Simultaneous determination of azilsartan and chlorthalidone in rat and human plasma by liquid chromatography-electrospray tandem mass spectrometry

• First LC-MS/MS method for quantification of azilsartan and chlorthalidone in plasma.
• Selective and sensitive method (LLOQ = 1 ng/mL) and requires low sample volume (50 μL).
• Application of a method to the pharmacokinetics and plasma protein binding studies.

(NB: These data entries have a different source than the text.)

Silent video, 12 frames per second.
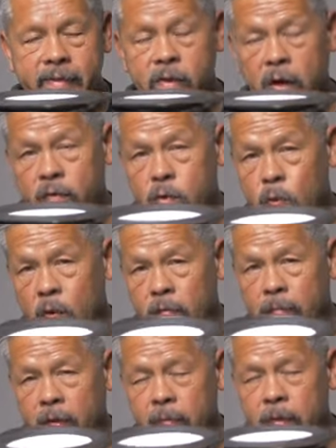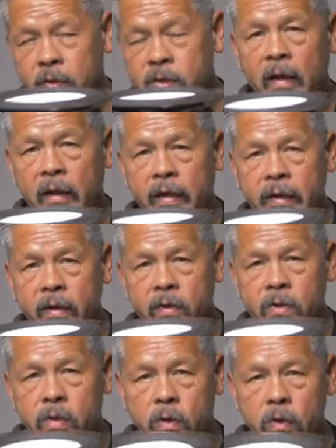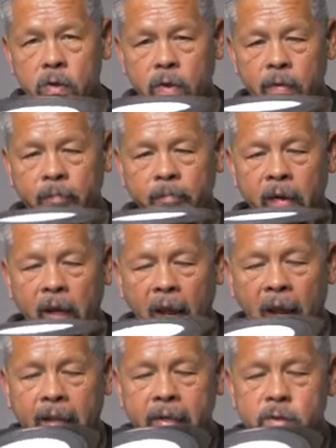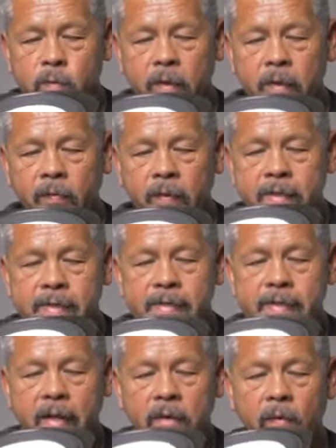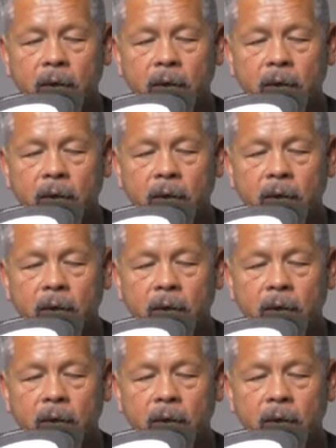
So you have 12 millimeters linear excursion. And that's one of the reasons that you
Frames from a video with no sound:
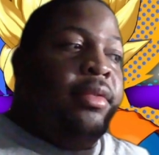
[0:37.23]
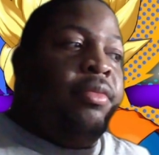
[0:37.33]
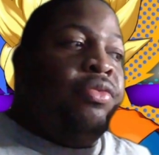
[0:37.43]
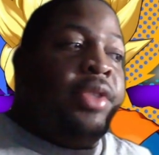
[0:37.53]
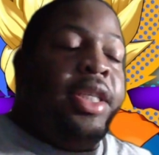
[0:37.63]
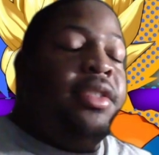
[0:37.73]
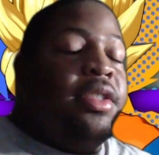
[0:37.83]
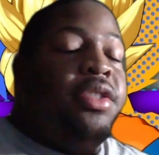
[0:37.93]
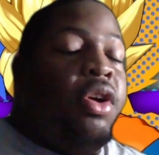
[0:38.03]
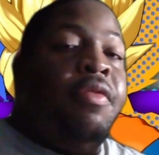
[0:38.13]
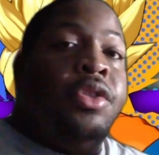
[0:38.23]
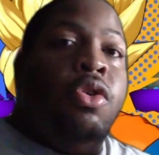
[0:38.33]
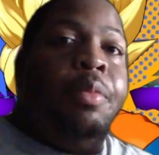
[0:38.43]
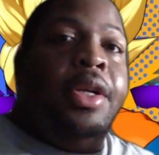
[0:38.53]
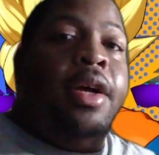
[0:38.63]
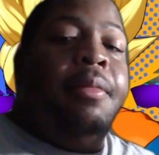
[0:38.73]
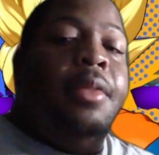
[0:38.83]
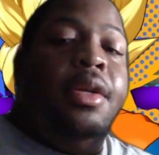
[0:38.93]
since the servers opened up.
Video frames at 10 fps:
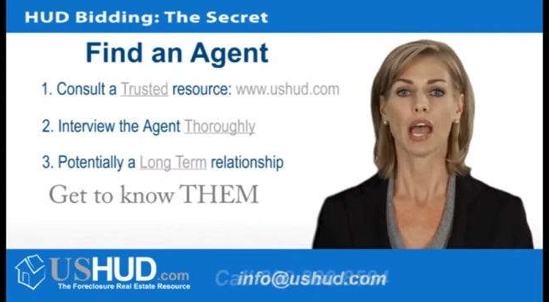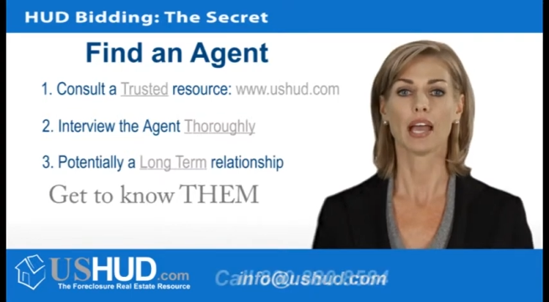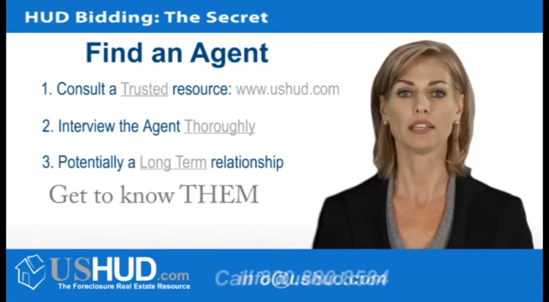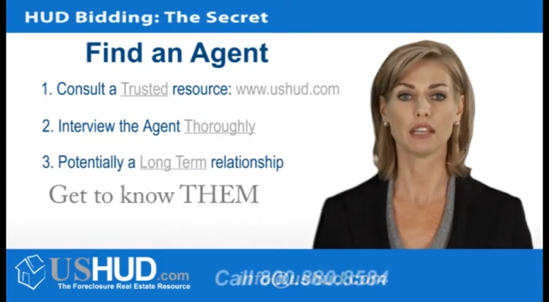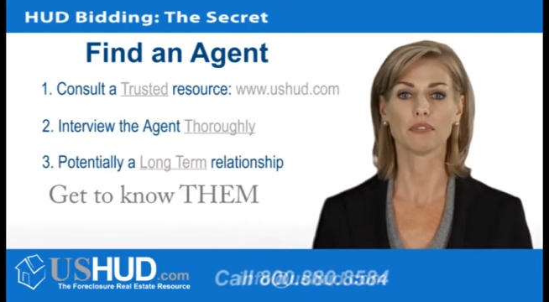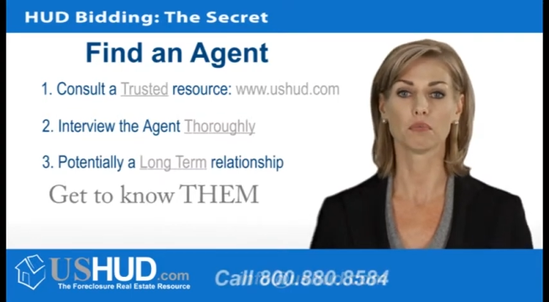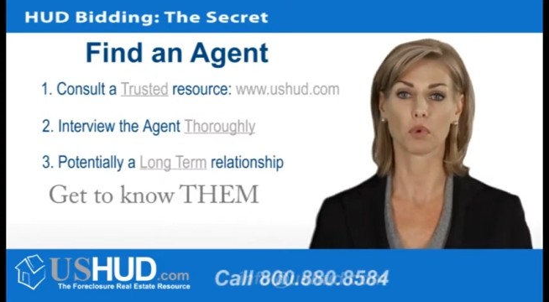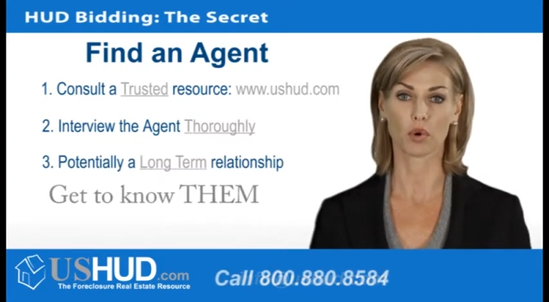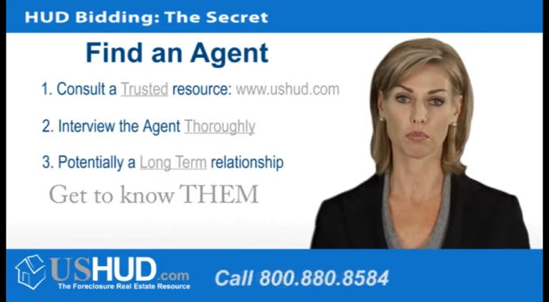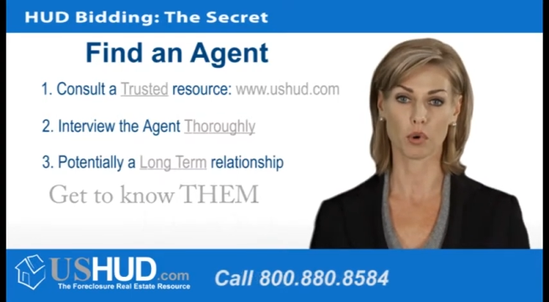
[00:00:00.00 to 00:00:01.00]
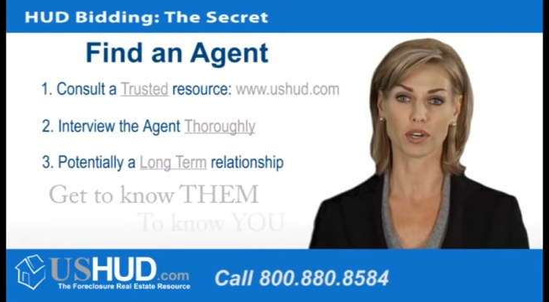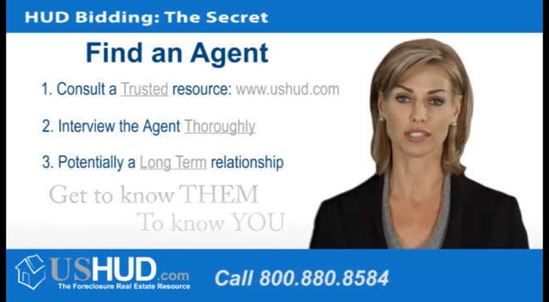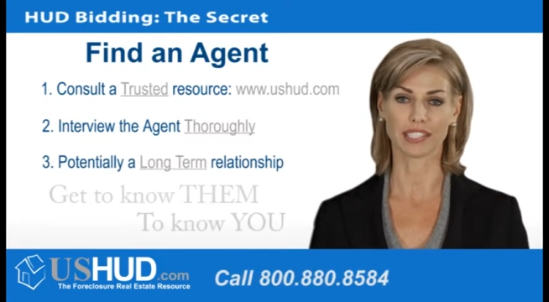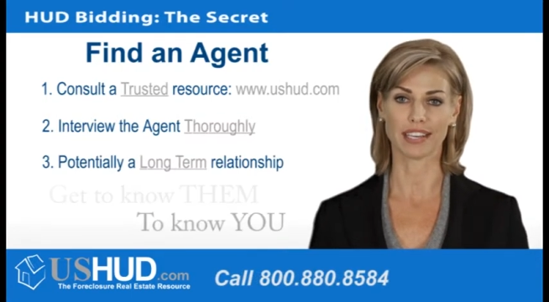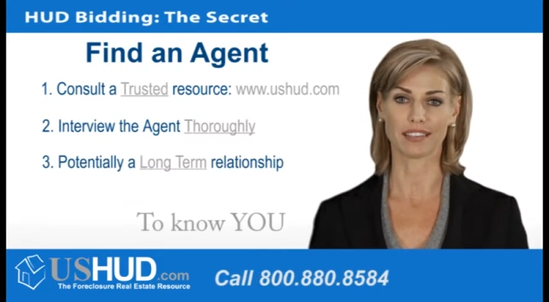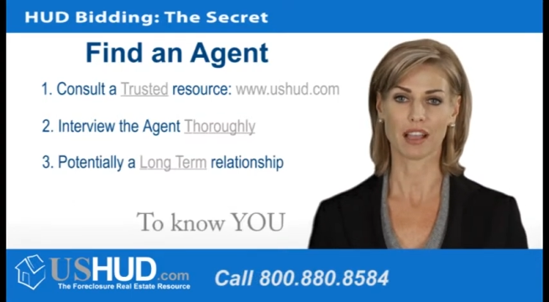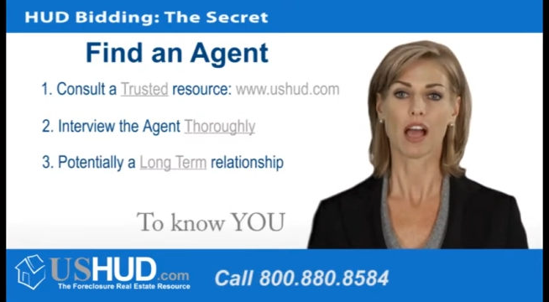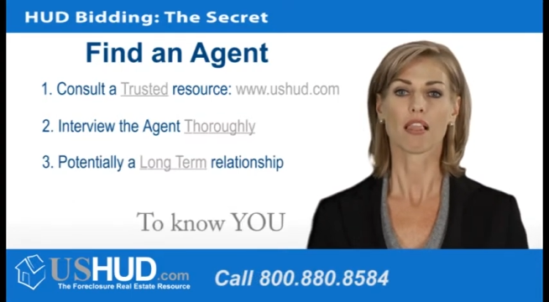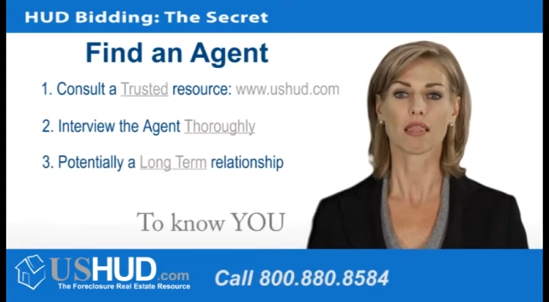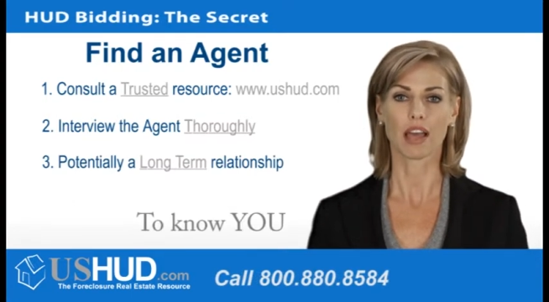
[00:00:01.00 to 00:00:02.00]
And even more importantly,
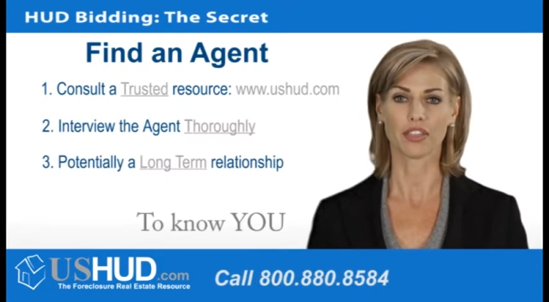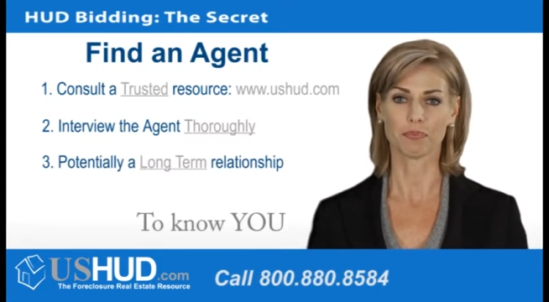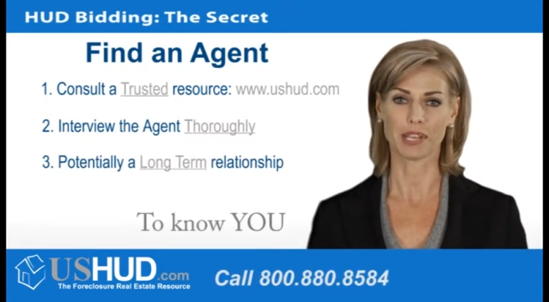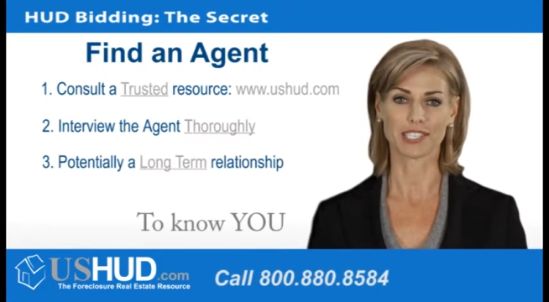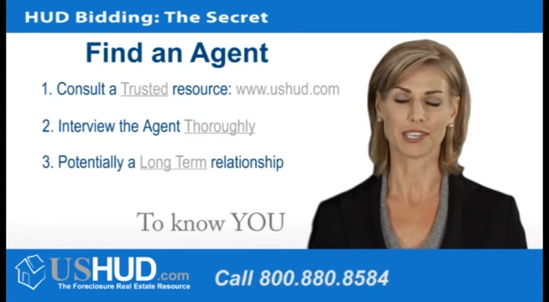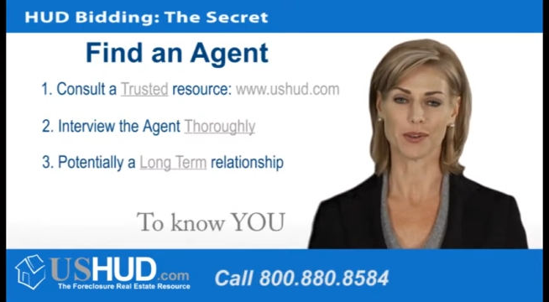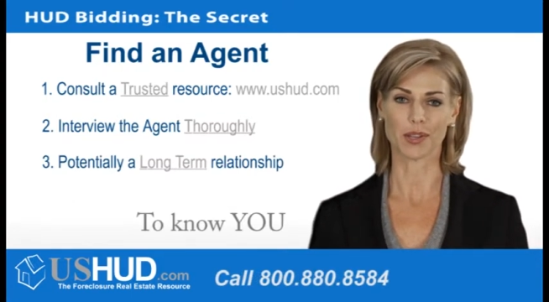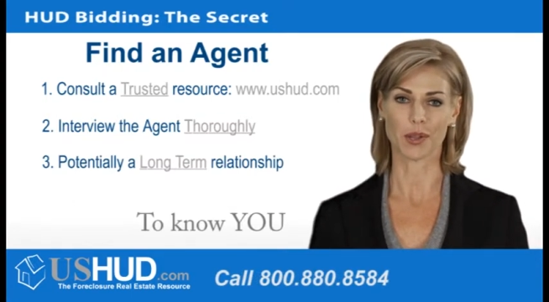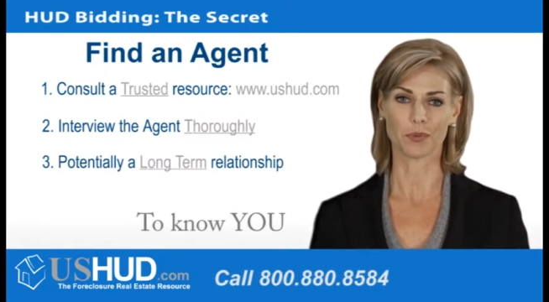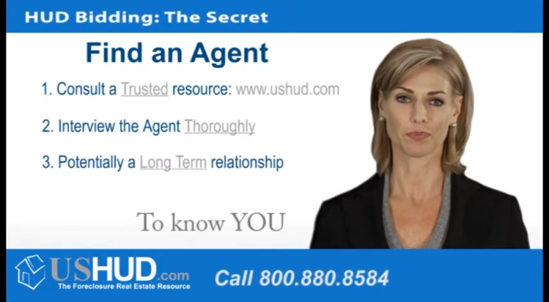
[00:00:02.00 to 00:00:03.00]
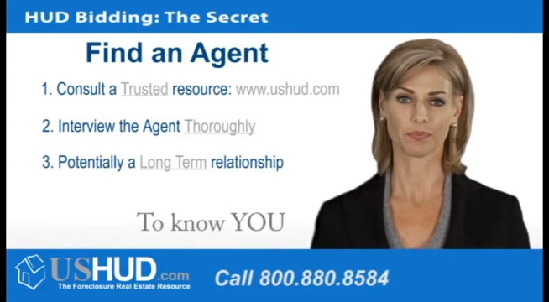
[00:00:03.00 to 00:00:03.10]
let them get to know you.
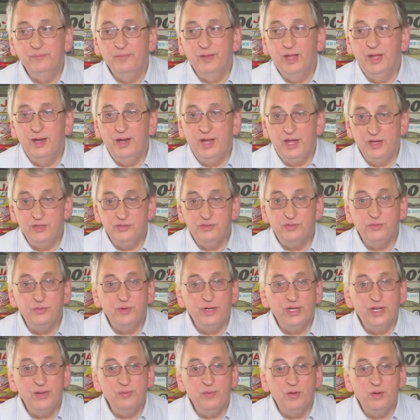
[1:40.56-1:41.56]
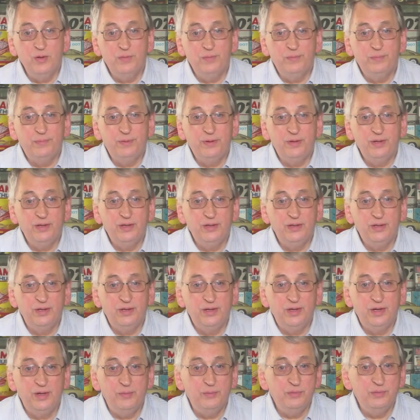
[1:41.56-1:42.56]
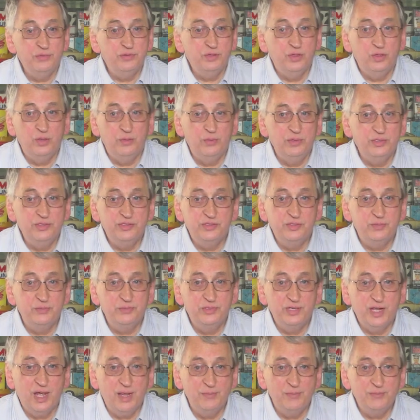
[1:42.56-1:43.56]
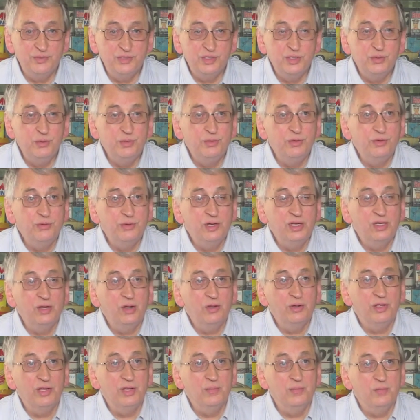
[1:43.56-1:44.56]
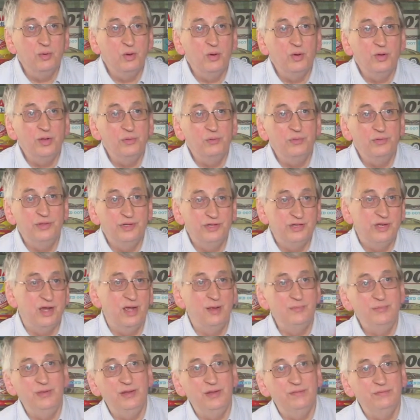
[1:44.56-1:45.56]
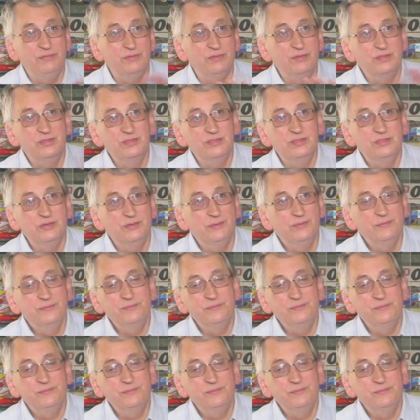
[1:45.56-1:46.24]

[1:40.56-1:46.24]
And I used to ring him up. It was always sometimes 2 and 3 o'clock in the morning with the time difference.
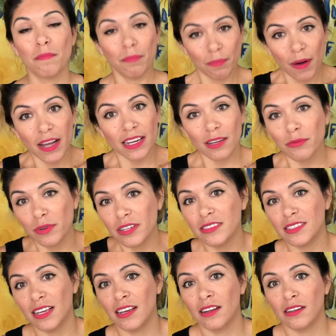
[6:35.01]
But it will
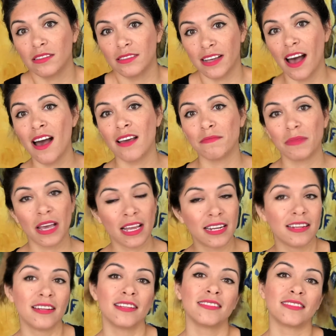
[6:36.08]
take time, and
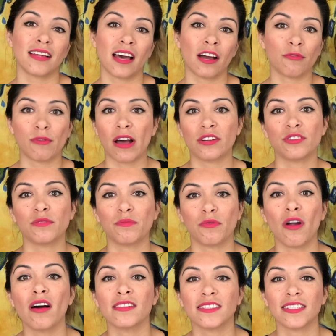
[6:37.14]
it is a gradual
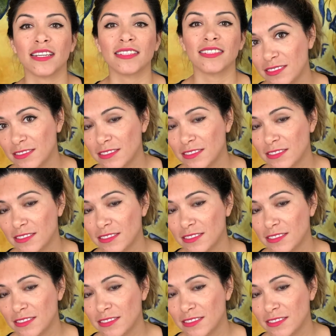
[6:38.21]
process.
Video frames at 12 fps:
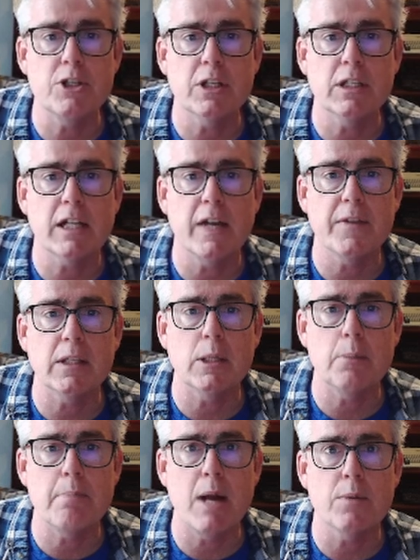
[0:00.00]
you click on the little
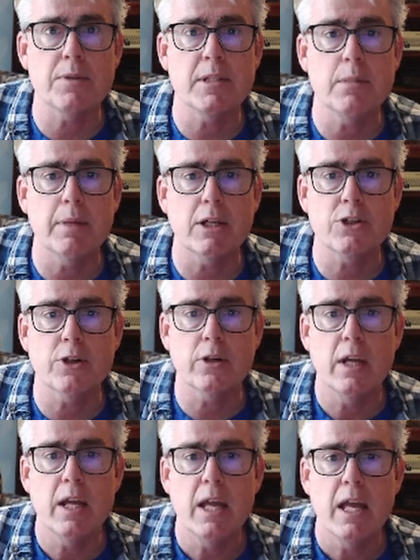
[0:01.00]
mountains in the picture,
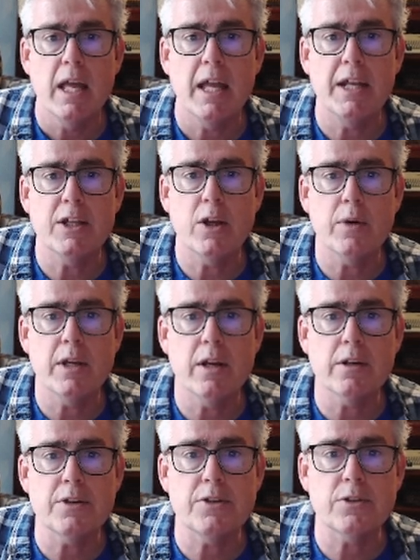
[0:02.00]
and you go here
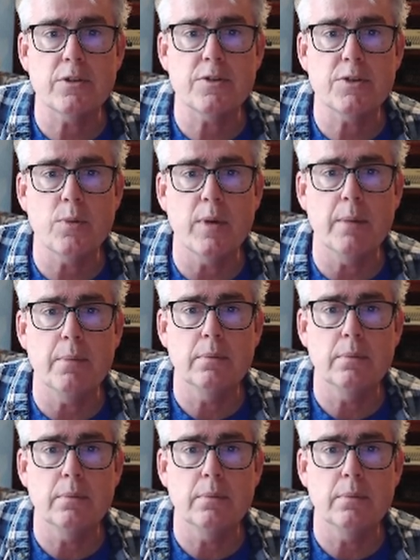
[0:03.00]
to search the web.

Azilsartan medoxomil (AZM), an ester prodrug of azilsartan (AZ), and chlorthalidone (CLT) have recently been approved as a combination therapy for the management of hypertension. This is the first report which described a selective and sensitive method for the simultaneous quantification of AZ and CLT in rat and human plasma using liquid chromatography coupled to tandem mass spectrometry (LC-MS/MS). AZ and CLT were extracted from plasma by liquid-liquid extraction technique and separated on a C18 reverse phase column using ammonium acetate (10 mM, pH 4)-mixture of methanol and acetonitrile (8:92, v/v) as a mobile phase at a flow rate of 0.7 mL/min. Detection was performed by electrospray ionization (ESI) operated in negative multiple reaction monitoring (MRM) mode. The lower limit of quantitation (LLOQ) of this method was 1 ng/mL and the calibration curves were linear (r2 ≥ 0.995) over the concentration range of 1–4000 ng/mL for both the analytes. The intra- and inter-day precision and accuracy were well within the acceptable limits. The mean extraction recoveries were found to be about 80% and no matrix effect was observed. AZ and CLT were found to be stable under all relevant storage conditions. The method was successfully applied to the oral pharmacokinetic study of AZM and CLT in rats. Further, the sensitivity of the method enabled the determination of protein binding of AZ and CLT in human plasma.